## Exercise
With the pictures left aside, write out the entries that follow exactly.
:: Records for processing
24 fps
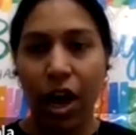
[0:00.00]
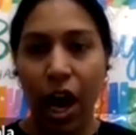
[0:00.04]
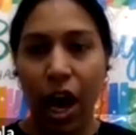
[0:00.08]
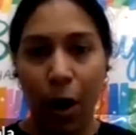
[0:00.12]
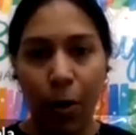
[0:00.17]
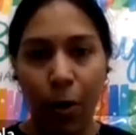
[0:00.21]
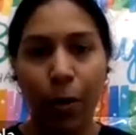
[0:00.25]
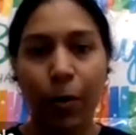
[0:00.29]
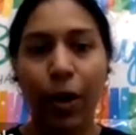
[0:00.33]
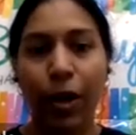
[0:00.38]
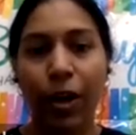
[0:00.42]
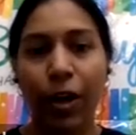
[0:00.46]

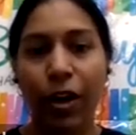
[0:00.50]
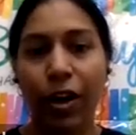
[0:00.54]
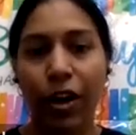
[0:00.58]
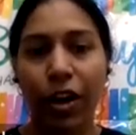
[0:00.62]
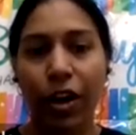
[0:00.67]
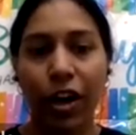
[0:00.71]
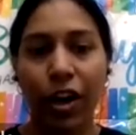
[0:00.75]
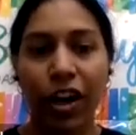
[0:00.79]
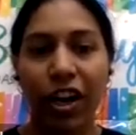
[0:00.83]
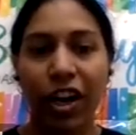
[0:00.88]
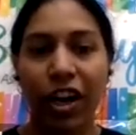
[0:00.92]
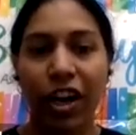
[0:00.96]
However,
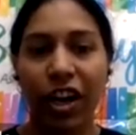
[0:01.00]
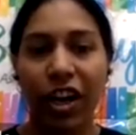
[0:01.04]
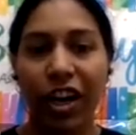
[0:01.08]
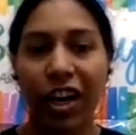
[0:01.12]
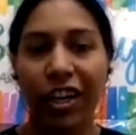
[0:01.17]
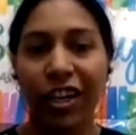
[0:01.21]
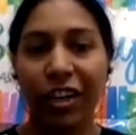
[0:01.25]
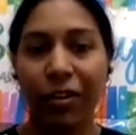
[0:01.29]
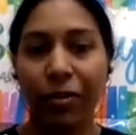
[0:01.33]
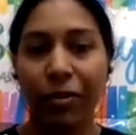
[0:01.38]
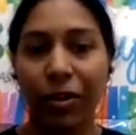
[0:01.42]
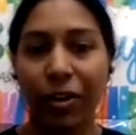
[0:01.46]

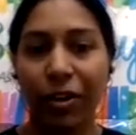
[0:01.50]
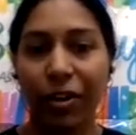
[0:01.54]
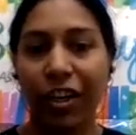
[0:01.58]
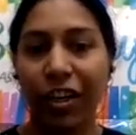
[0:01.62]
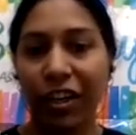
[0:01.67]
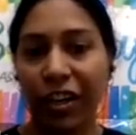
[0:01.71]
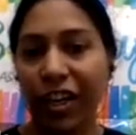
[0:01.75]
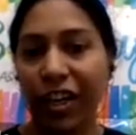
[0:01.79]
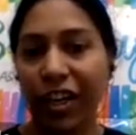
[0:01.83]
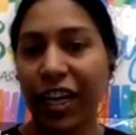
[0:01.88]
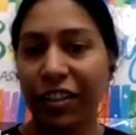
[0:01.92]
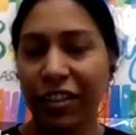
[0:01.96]
in our
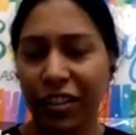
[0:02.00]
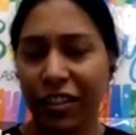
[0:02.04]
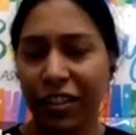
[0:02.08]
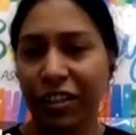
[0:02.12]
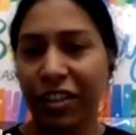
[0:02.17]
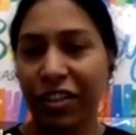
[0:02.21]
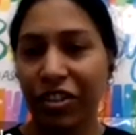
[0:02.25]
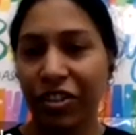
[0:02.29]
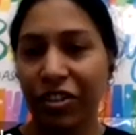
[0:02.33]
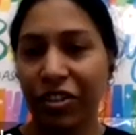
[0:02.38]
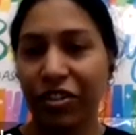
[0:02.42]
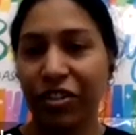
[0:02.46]
in-class
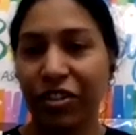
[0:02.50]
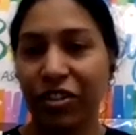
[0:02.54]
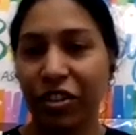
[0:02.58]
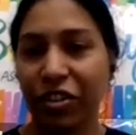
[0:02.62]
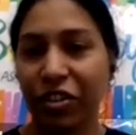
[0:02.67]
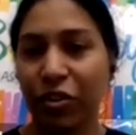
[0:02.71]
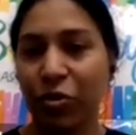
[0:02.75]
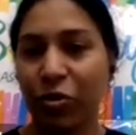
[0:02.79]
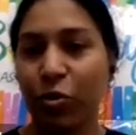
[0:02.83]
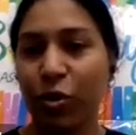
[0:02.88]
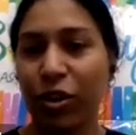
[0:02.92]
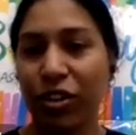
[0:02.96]
discussions,
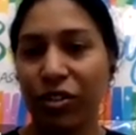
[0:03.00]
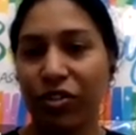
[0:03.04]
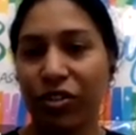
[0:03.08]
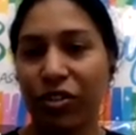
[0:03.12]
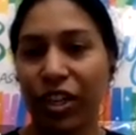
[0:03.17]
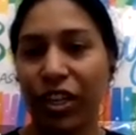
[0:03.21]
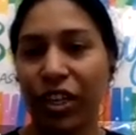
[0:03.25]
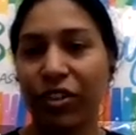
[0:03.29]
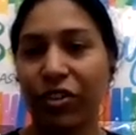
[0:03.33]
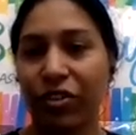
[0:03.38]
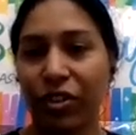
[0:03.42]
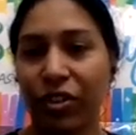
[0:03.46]
students
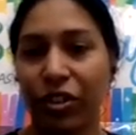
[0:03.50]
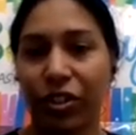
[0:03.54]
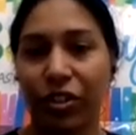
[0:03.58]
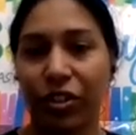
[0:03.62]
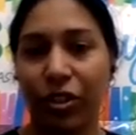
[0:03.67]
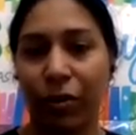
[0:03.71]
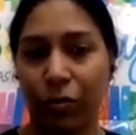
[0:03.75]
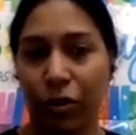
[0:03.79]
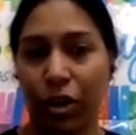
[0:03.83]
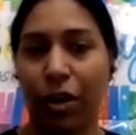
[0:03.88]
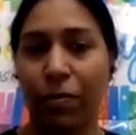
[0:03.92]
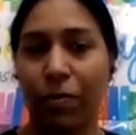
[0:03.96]
raised
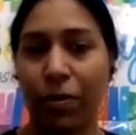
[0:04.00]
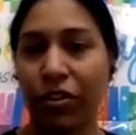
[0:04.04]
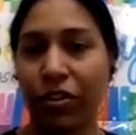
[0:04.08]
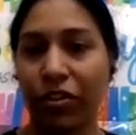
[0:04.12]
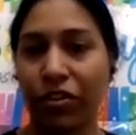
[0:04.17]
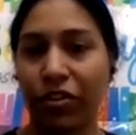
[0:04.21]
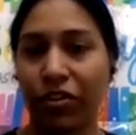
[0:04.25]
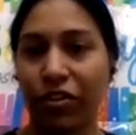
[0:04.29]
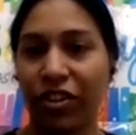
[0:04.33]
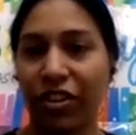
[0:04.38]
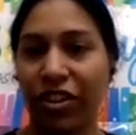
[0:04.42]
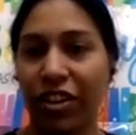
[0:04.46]
some
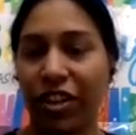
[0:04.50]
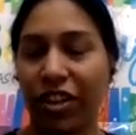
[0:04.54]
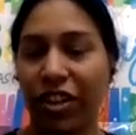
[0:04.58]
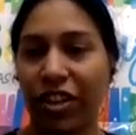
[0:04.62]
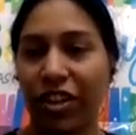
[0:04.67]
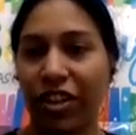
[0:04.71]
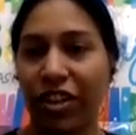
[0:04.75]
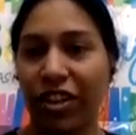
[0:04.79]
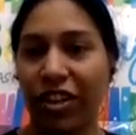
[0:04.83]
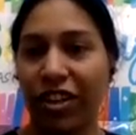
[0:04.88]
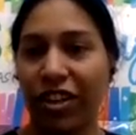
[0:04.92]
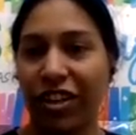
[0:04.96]
topics
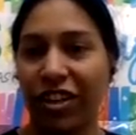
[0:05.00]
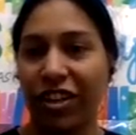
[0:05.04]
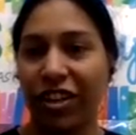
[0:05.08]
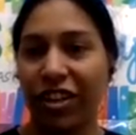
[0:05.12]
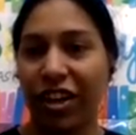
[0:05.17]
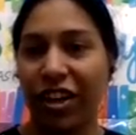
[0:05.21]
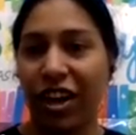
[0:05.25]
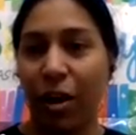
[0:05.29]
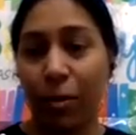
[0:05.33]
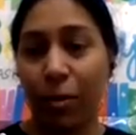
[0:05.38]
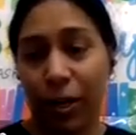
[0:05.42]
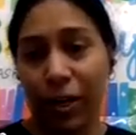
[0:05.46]

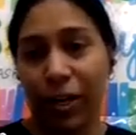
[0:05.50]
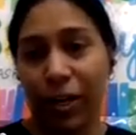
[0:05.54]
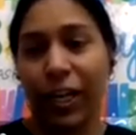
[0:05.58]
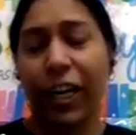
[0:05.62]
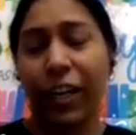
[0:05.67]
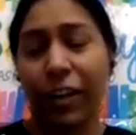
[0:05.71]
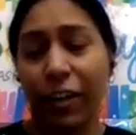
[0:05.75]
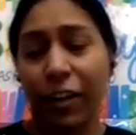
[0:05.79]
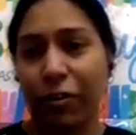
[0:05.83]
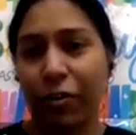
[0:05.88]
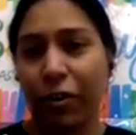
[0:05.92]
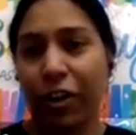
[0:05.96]

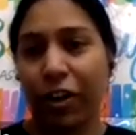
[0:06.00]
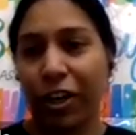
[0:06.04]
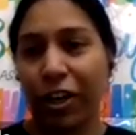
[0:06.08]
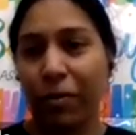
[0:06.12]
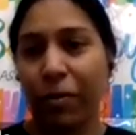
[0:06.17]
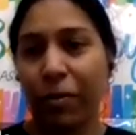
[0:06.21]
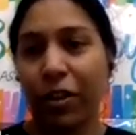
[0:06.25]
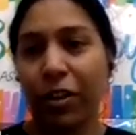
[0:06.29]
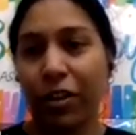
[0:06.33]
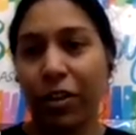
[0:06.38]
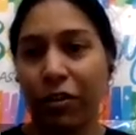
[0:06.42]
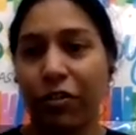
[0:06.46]
related to
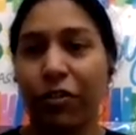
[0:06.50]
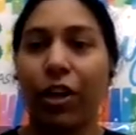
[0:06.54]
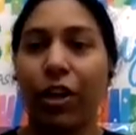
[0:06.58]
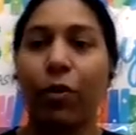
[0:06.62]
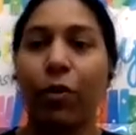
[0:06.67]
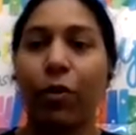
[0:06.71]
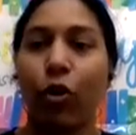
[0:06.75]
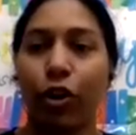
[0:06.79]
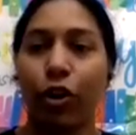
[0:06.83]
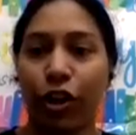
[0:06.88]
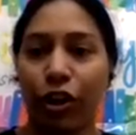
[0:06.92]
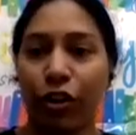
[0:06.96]
NLP that they
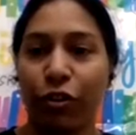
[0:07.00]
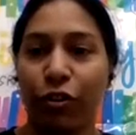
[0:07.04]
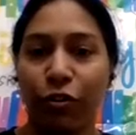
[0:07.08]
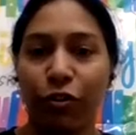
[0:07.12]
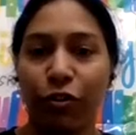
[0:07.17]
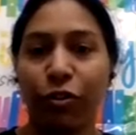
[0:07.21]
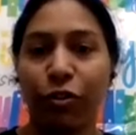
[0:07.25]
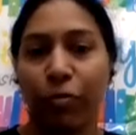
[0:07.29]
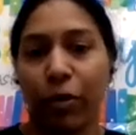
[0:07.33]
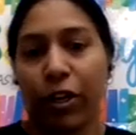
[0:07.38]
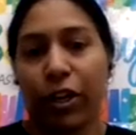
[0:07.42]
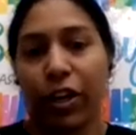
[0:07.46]
wanted to
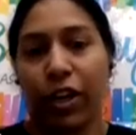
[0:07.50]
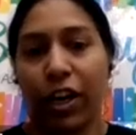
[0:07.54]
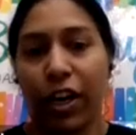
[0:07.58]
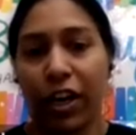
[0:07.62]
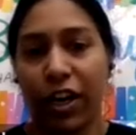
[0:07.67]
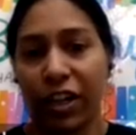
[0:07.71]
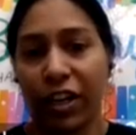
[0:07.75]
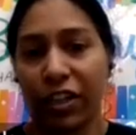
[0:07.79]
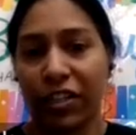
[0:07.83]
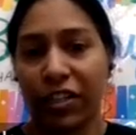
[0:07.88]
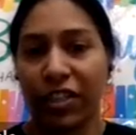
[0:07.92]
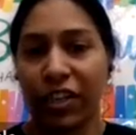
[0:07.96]
use, but are
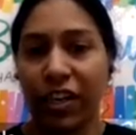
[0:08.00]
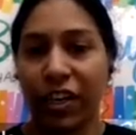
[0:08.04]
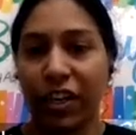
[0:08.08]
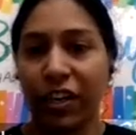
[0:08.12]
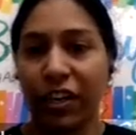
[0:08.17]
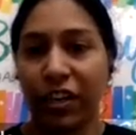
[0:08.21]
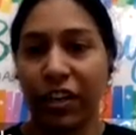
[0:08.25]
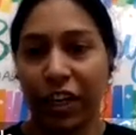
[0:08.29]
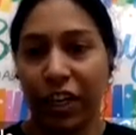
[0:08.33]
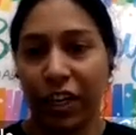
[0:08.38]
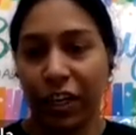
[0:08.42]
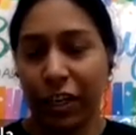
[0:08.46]

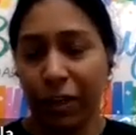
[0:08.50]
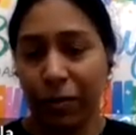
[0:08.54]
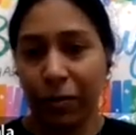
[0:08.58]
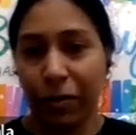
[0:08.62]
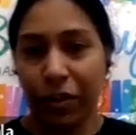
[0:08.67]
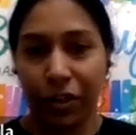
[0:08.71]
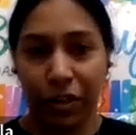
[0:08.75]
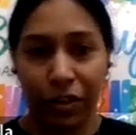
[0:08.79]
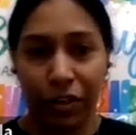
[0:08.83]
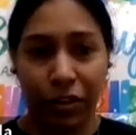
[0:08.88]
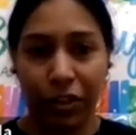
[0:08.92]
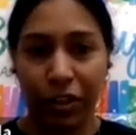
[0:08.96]
understudied in
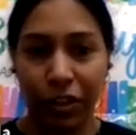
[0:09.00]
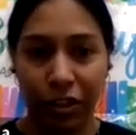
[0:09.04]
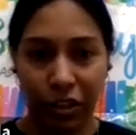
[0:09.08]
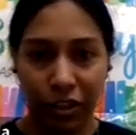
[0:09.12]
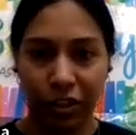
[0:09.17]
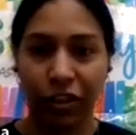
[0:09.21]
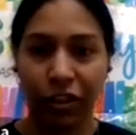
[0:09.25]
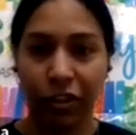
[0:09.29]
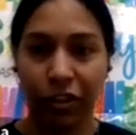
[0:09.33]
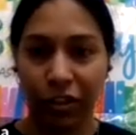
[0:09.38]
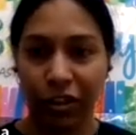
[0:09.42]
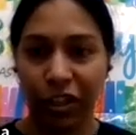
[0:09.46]
NLP
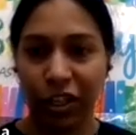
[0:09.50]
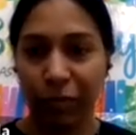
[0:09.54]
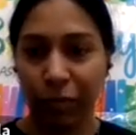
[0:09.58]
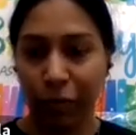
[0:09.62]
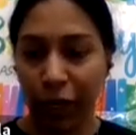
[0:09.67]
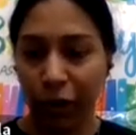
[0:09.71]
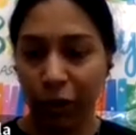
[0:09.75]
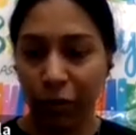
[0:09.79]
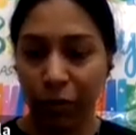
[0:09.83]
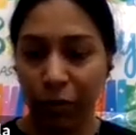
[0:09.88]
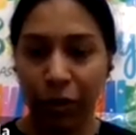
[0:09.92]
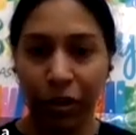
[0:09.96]
research, in
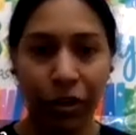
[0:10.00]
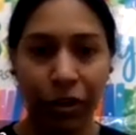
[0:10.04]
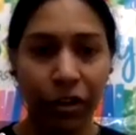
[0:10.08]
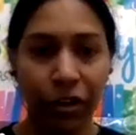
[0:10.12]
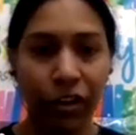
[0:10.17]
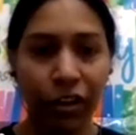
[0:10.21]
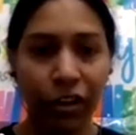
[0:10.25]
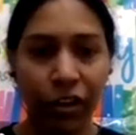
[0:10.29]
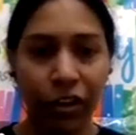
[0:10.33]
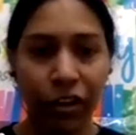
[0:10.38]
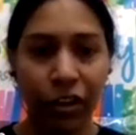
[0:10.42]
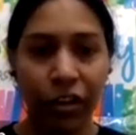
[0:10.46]
my
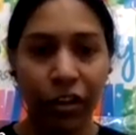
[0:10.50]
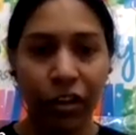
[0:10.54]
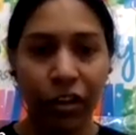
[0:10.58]
opinion.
::::
## Solved exercise
24 fps
[0:00.00]
[0:00.04]
[0:00.08]
[0:00.12]
[0:00.17]
[0:00.21]
[0:00.25]
[0:00.29]
[0:00.33]
[0:00.38]
[0:00.42]
[0:00.46]

[0:00.50]
[0:00.54]
[0:00.58]
[0:00.62]
[0:00.67]
[0:00.71]
[0:00.75]
[0:00.79]
[0:00.83]
[0:00.88]
[0:00.92]
[0:00.96]
However,
[0:01.00]
[0:01.04]
[0:01.08]
[0:01.12]
[0:01.17]
[0:01.21]
[0:01.25]
[0:01.29]
[0:01.33]
[0:01.38]
[0:01.42]
[0:01.46]

[0:01.50]
[0:01.54]
[0:01.58]
[0:01.62]
[0:01.67]
[0:01.71]
[0:01.75]
[0:01.79]
[0:01.83]
[0:01.88]
[0:01.92]
[0:01.96]
in our
[0:02.00]
[0:02.04]
[0:02.08]
[0:02.12]
[0:02.17]
[0:02.21]
[0:02.25]
[0:02.29]
[0:02.33]
[0:02.38]
[0:02.42]
[0:02.46]
in-class
[0:02.50]
[0:02.54]
[0:02.58]
[0:02.62]
[0:02.67]
[0:02.71]
[0:02.75]
[0:02.79]
[0:02.83]
[0:02.88]
[0:02.92]
[0:02.96]
discussions,
[0:03.00]
[0:03.04]
[0:03.08]
[0:03.12]
[0:03.17]
[0:03.21]
[0:03.25]
[0:03.29]
[0:03.33]
[0:03.38]
[0:03.42]
[0:03.46]
students
[0:03.50]
[0:03.54]
[0:03.58]
[0:03.62]
[0:03.67]
[0:03.71]
[0:03.75]
[0:03.79]
[0:03.83]
[0:03.88]
[0:03.92]
[0:03.96]
raised
[0:04.00]
[0:04.04]
[0:04.08]
[0:04.12]
[0:04.17]
[0:04.21]
[0:04.25]
[0:04.29]
[0:04.33]
[0:04.38]
[0:04.42]
[0:04.46]
some
[0:04.50]
[0:04.54]
[0:04.58]
[0:04.62]
[0:04.67]
[0:04.71]
[0:04.75]
[0:04.79]
[0:04.83]
[0:04.88]
[0:04.92]
[0:04.96]
topics
[0:05.00]
[0:05.04]
[0:05.08]
[0:05.12]
[0:05.17]
[0:05.21]
[0:05.25]
[0:05.29]
[0:05.33]
[0:05.38]
[0:05.42]
[0:05.46]

[0:05.50]
[0:05.54]
[0:05.58]
[0:05.62]
[0:05.67]
[0:05.71]
[0:05.75]
[0:05.79]
[0:05.83]
[0:05.88]
[0:05.92]
[0:05.96]

[0:06.00]
[0:06.04]
[0:06.08]
[0:06.12]
[0:06.17]
[0:06.21]
[0:06.25]
[0:06.29]
[0:06.33]
[0:06.38]
[0:06.42]
[0:06.46]
related to
[0:06.50]
[0:06.54]
[0:06.58]
[0:06.62]
[0:06.67]
[0:06.71]
[0:06.75]
[0:06.79]
[0:06.83]
[0:06.88]
[0:06.92]
[0:06.96]
NLP that they
[0:07.00]
[0:07.04]
[0:07.08]
[0:07.12]
[0:07.17]
[0:07.21]
[0:07.25]
[0:07.29]
[0:07.33]
[0:07.38]
[0:07.42]
[0:07.46]
wanted to
[0:07.50]
[0:07.54]
[0:07.58]
[0:07.62]
[0:07.67]
[0:07.71]
[0:07.75]
[0:07.79]
[0:07.83]
[0:07.88]
[0:07.92]
[0:07.96]
use, but are
[0:08.00]
[0:08.04]
[0:08.08]
[0:08.12]
[0:08.17]
[0:08.21]
[0:08.25]
[0:08.29]
[0:08.33]
[0:08.38]
[0:08.42]
[0:08.46]

[0:08.50]
[0:08.54]
[0:08.58]
[0:08.62]
[0:08.67]
[0:08.71]
[0:08.75]
[0:08.79]
[0:08.83]
[0:08.88]
[0:08.92]
[0:08.96]
understudied in
[0:09.00]
[0:09.04]
[0:09.08]
[0:09.12]
[0:09.17]
[0:09.21]
[0:09.25]
[0:09.29]
[0:09.33]
[0:09.38]
[0:09.42]
[0:09.46]
NLP
[0:09.50]
[0:09.54]
[0:09.58]
[0:09.62]
[0:09.67]
[0:09.71]
[0:09.75]
[0:09.79]
[0:09.83]
[0:09.88]
[0:09.92]
[0:09.96]
research, in
[0:10.00]
[0:10.04]
[0:10.08]
[0:10.12]
[0:10.17]
[0:10.21]
[0:10.25]
[0:10.29]
[0:10.33]
[0:10.38]
[0:10.42]
[0:10.46]
my
[0:10.50]
[0:10.54]
[0:10.58]
opinion.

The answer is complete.